6.4 Echoes of the Mind: Chapter Summary & Deep Inquiry

Chapter Summary:

  • A "hunter" salesperson who focuses only on closing new deals is trapped on a "sales hamster wheel" of high costs and high churn.
  • The Law of the Flywheel states that your best source of new business is your last happy customer. A business should be a circular flywheel, not a linear funnel.
  • The power of the flywheel is rooted in the psychology of social proof and trust transfer, and in the superior economics of retention and referral over acquisition.
  • The AED (Attract, Engage, Delight) Model provides an operational framework, and the salesperson has a key role in all three phases.
  • The "ask" for advocacy must be earned by first delivering delight. You must climb the "Advocacy Ask" Ladder from a simple survey to a high-value referral.
  • Practitioners must be wary of asking for advocacy too soon, burning out their best customers, and of internal silos that create a poor customer experience.

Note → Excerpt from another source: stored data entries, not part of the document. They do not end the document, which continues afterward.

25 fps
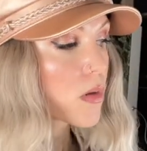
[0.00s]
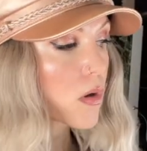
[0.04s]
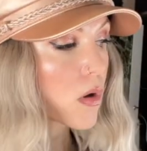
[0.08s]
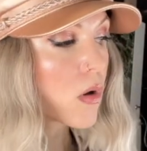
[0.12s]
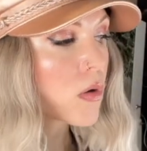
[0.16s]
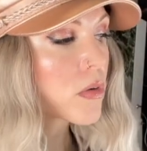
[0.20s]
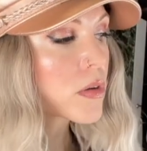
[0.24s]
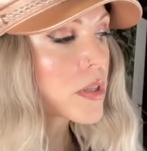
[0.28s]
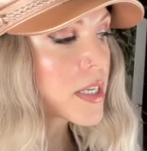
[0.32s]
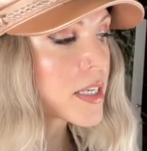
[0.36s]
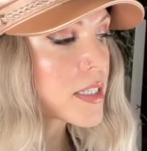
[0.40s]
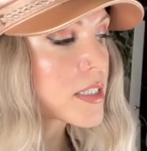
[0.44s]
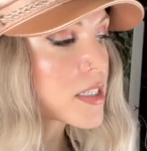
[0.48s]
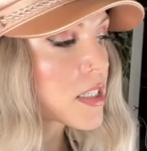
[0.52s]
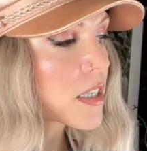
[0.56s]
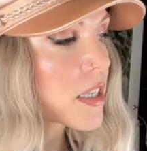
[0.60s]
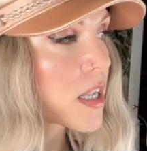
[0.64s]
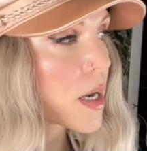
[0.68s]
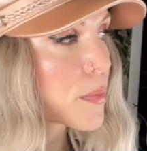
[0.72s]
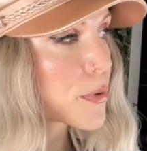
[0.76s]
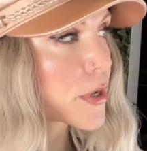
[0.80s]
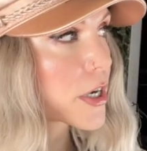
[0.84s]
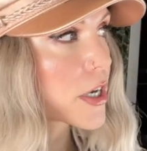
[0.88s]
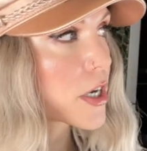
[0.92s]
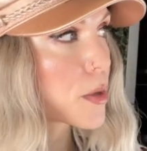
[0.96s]
Only a
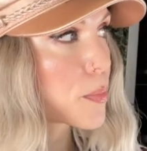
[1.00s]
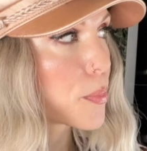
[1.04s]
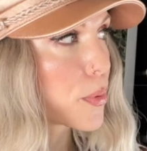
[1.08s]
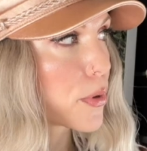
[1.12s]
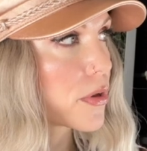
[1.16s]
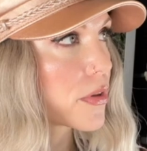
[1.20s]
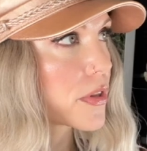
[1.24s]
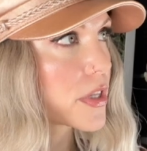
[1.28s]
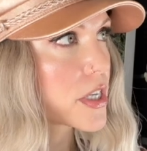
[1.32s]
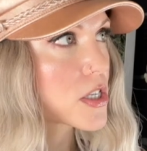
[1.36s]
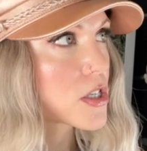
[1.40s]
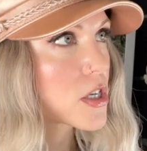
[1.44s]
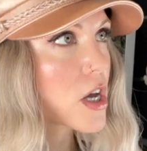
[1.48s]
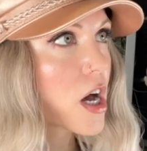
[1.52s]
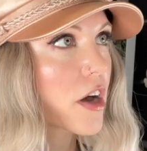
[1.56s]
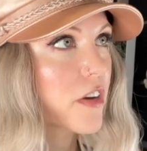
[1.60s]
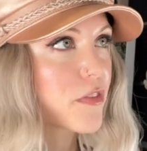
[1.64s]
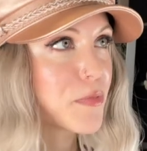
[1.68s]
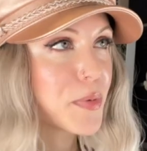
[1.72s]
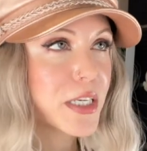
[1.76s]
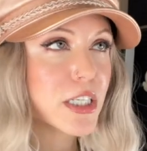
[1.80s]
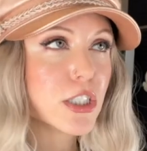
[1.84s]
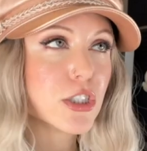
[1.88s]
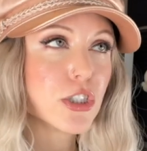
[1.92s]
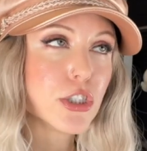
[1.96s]
celebrity could pull this off,
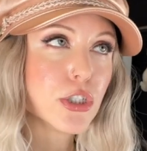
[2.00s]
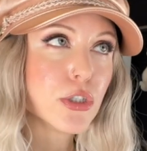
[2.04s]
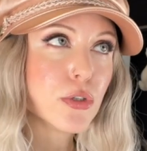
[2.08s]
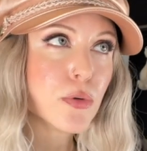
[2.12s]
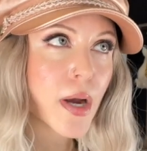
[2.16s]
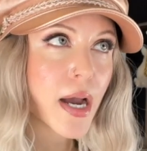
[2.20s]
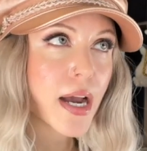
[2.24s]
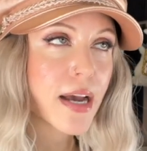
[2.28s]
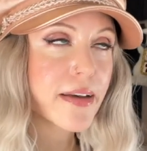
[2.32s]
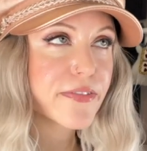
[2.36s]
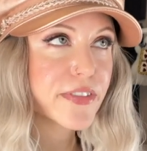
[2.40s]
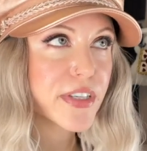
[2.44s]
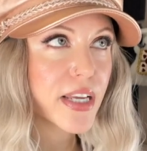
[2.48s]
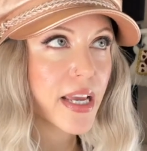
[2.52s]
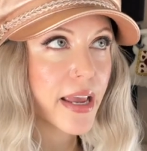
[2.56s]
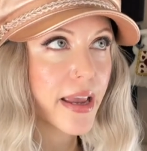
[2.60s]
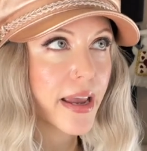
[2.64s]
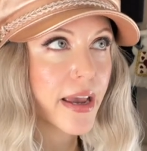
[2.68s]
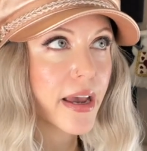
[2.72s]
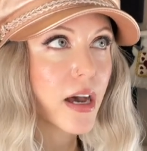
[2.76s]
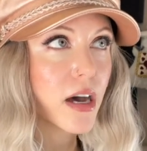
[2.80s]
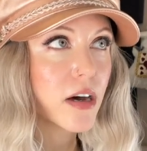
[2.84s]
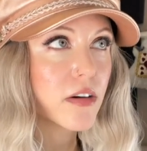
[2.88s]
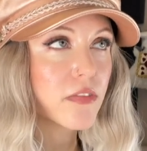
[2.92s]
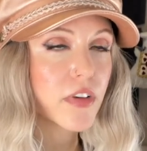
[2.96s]
because you have to
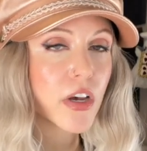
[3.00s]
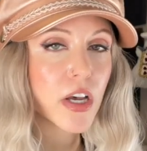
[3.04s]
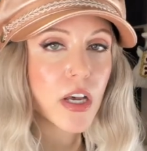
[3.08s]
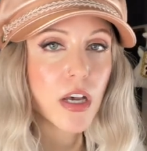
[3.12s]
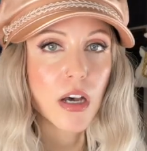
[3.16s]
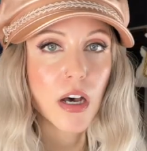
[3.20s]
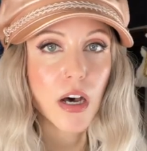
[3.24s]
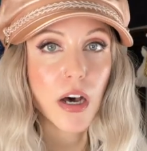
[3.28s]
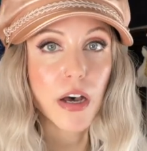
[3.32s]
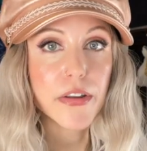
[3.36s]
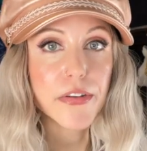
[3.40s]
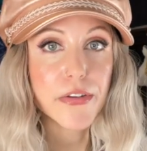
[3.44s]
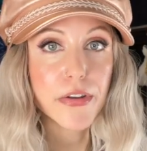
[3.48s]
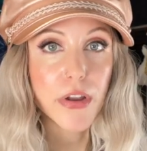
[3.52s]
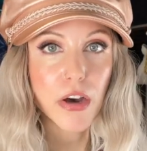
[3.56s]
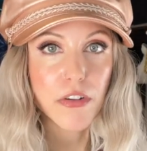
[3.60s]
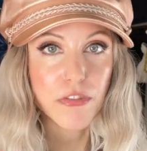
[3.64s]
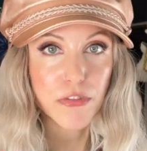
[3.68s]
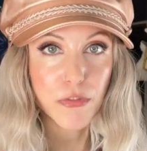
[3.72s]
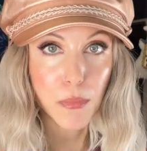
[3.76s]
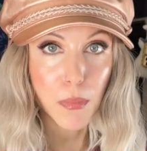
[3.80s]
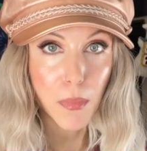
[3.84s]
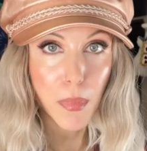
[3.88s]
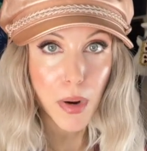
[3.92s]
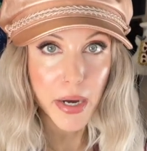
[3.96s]
have enough
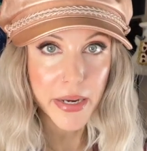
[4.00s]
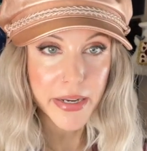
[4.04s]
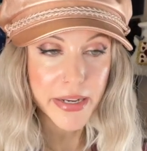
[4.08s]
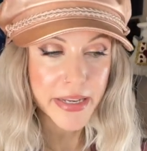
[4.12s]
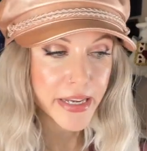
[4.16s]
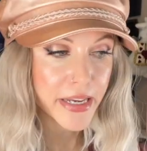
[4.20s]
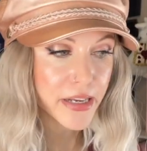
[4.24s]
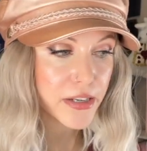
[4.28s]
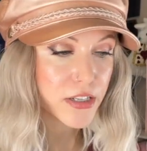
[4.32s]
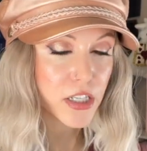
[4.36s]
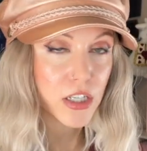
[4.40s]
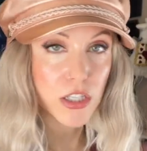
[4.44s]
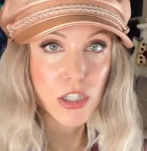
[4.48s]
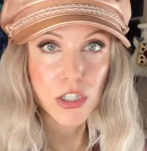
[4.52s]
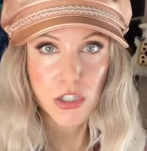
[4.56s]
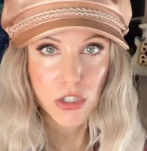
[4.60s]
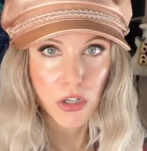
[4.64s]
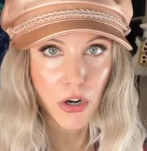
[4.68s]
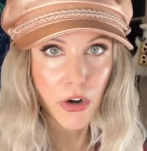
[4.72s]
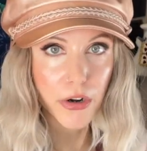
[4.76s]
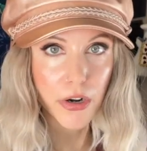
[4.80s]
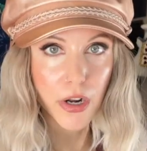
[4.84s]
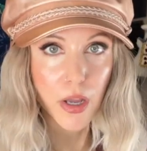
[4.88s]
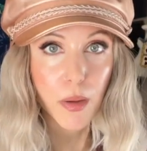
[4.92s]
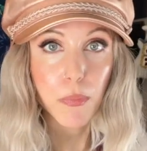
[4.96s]
money to
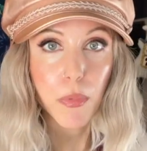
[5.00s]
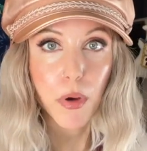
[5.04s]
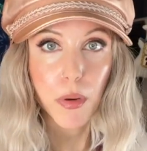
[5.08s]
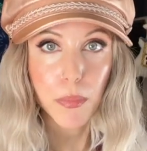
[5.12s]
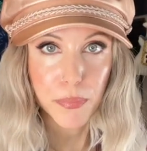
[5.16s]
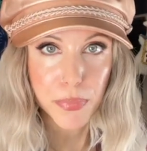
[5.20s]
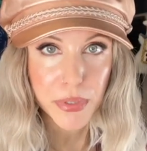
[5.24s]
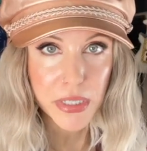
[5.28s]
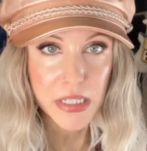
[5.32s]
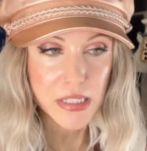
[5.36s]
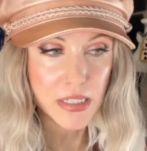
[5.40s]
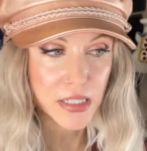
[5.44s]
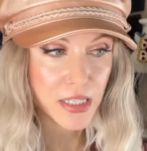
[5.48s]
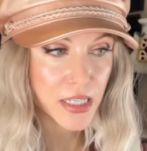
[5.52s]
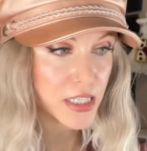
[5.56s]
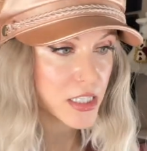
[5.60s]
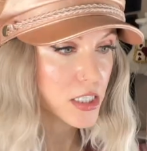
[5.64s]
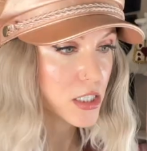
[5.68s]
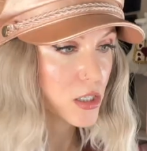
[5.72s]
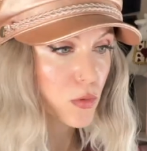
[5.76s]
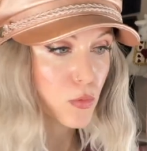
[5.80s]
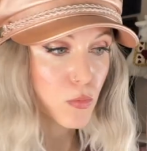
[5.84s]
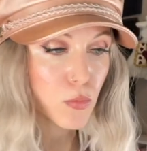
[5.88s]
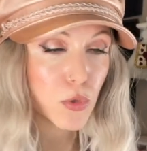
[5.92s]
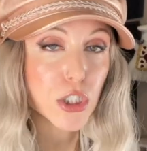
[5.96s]
start up a
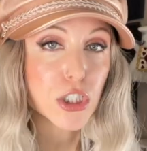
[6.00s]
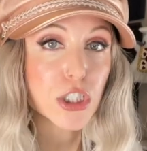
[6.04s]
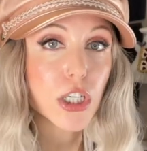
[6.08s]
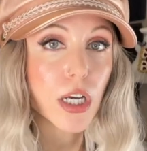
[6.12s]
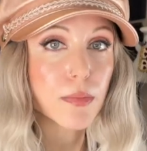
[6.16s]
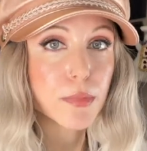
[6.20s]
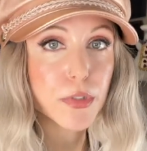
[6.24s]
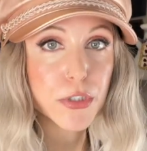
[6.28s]
business, which I'm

Deep Inquiry & Discussion Questions:

  1. What is your company's process for identifying its happiest customers? What is your personal process for doing so?
  2. What is one thing you could do this month to better align with your company's customer success or account management team to ensure a seamless post-sale experience?
  3. Name your top three happiest customers. When was the last time you asked them for a testimonial, a case study, or a referral? If you have never asked, why not?
  4. Draft a short, professional "referral ask" email that you could send to a delighted customer. How do you frame it as a "give" to them and their connection?
  5. Debate the statement: "A salesperson's compensation should be tied not just to the revenue they close, but to the long-term retention and advocacy of the customers they bring on board." What would be the pros and cons of such a model?